Praising our fellow Jews creates garments for God
- Every time we find something to praise in our fellow Jew, we dress the King in His garments of splendor. So, who cares if the ‘garment’ scratches me, a little? Or that it contains a few staples, or a few studs with sharp points that scrape me? Or maybe, it’s a very difficult type of fabric, that’s scratching me. What’s the big deal, if the garment scratches me? It’s still the garment of the King!
We should learn from everyone we meet
- We aren’t something special; we aren’t privileged. We need to love every single Jew!
- We aren’t worth more than any other person, and we aren’t more important than anyone else. Ultimately, we’re the least of the least, we are the least important. All we want to do is to learn from every single Jew.
- If you really want to be a Breslover Chassid, then you have to be prepared to learn and to receive from every single person. God forbid, that we should ever harbor a harsh judgment against any Jew! Rabbenu himself said, even if someone did the worst sins in the world, we still shouldn’t harbor harsh judgments against him.

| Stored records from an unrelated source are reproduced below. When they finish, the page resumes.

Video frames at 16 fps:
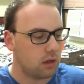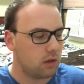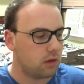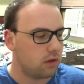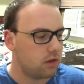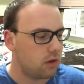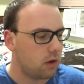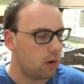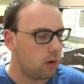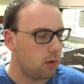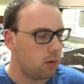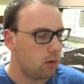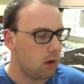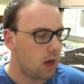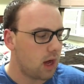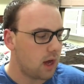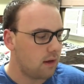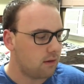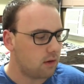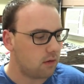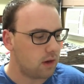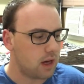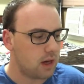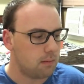So I have to
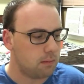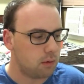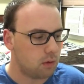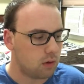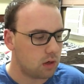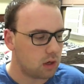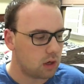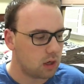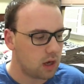read a book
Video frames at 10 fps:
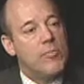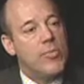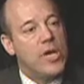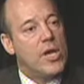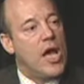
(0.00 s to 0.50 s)
can
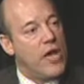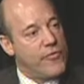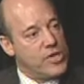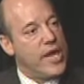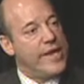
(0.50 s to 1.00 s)
be a
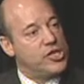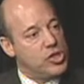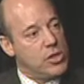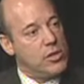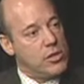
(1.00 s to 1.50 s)

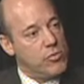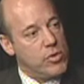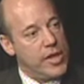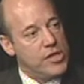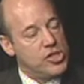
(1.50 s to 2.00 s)
confrontational
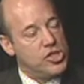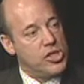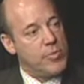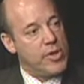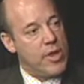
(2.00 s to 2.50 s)

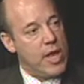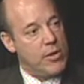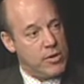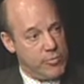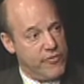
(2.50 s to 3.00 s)
relationship in
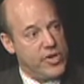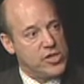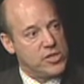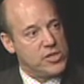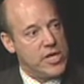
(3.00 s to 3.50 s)
that, in a
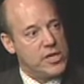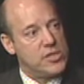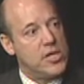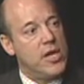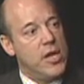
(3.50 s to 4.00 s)
professional
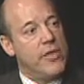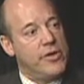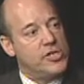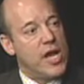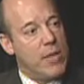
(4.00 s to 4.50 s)
sense.
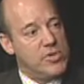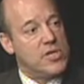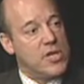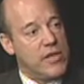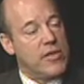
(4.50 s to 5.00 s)
Their job is
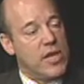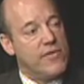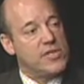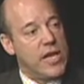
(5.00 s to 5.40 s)
to take the devil's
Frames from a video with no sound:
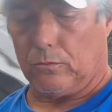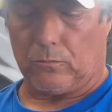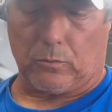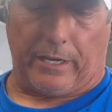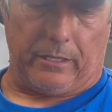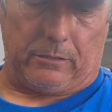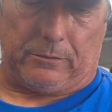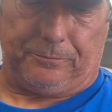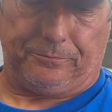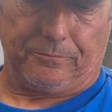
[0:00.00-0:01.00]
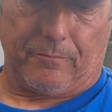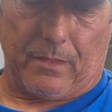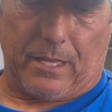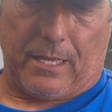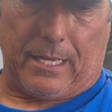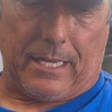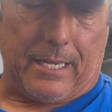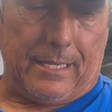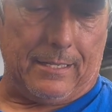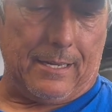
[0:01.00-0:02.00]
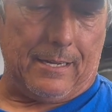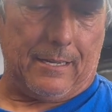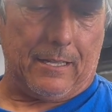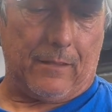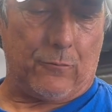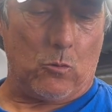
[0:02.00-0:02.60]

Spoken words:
rail. And if you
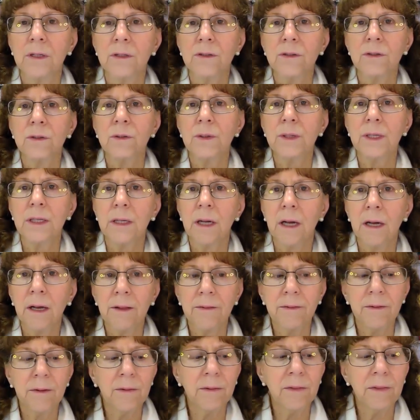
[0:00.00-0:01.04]
to it
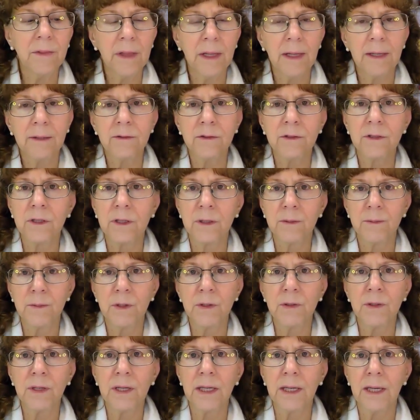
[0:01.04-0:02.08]
other than to
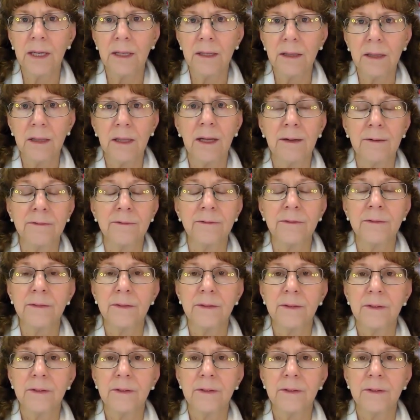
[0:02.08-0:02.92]
communicate love,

Believe in every single Jew – even if they aren’t Breslov!
- People think that if this person isn’t a Breslover, then he’s already a rasha (evildoer). But he’s not a rasha. He’s not a Breslover, but he could still potentially be a million times more of a tzaddik than you could be. Even though you came close to the Tzaddik and he didn’t, this is none of your concern. Don’t interfere in these matters. The Rebbe wants us to believe in every single Jew, especially those who witnesses came and said ‘these are tzaddikim’, and about whom the stories of tzaddikim are told. The Rebbe wants us to believe in every person in the whole world, in every Jew in the whole world!
Hating our fellow Jew blocks God’s light
- For as long as a person sees a certain flaw in another person, he won’t be able to really see Hashem. Because every Jew is part of Hashem’s holy name, YKVK; every Jew is a holy name [of God]. If a person can see a flaw in another Jew, then he can’t see the name YKVK. Every Jew is a part of Hashem, mamash.
- A person doesn’t even feel that he hates people for nothing (sinat chinam). Rather, he feels that every harsh judgment he makes about someone else, and every time he gets angry at someone else – it’s always completely justified. He doesn’t even think for a moment that he’s committing a sin. He doesn’t even think that it’s a transgression. He doesn’t grasp the depth of the problem.
The biggest yetzer hara that a person has
- What’s the biggest yetzer hara (evil inclination) that a person possesses? It’s when instead of serving Hashem, and praying with kavana (proper intent), and doing an hour of hitbodedut, and going out to the field, and getting up for Chatzot to cry until the morning – instead he wastes his time moaning about his friend, and how his friend is bothering him, and disturbing him, and destroying him. He wants to bring the geula (redemption), and his friend is spoiling the whole effort! And so, he spends the whole day crying about these people who are bothering him. He’s already trying to be the Gadol HaDor, he wants that everyone should recognize him as the Rebbe of the redemption, that everyone should acknowledge that he’s the Gadol HaDor – but there’s just this one person who’s spoiling everything.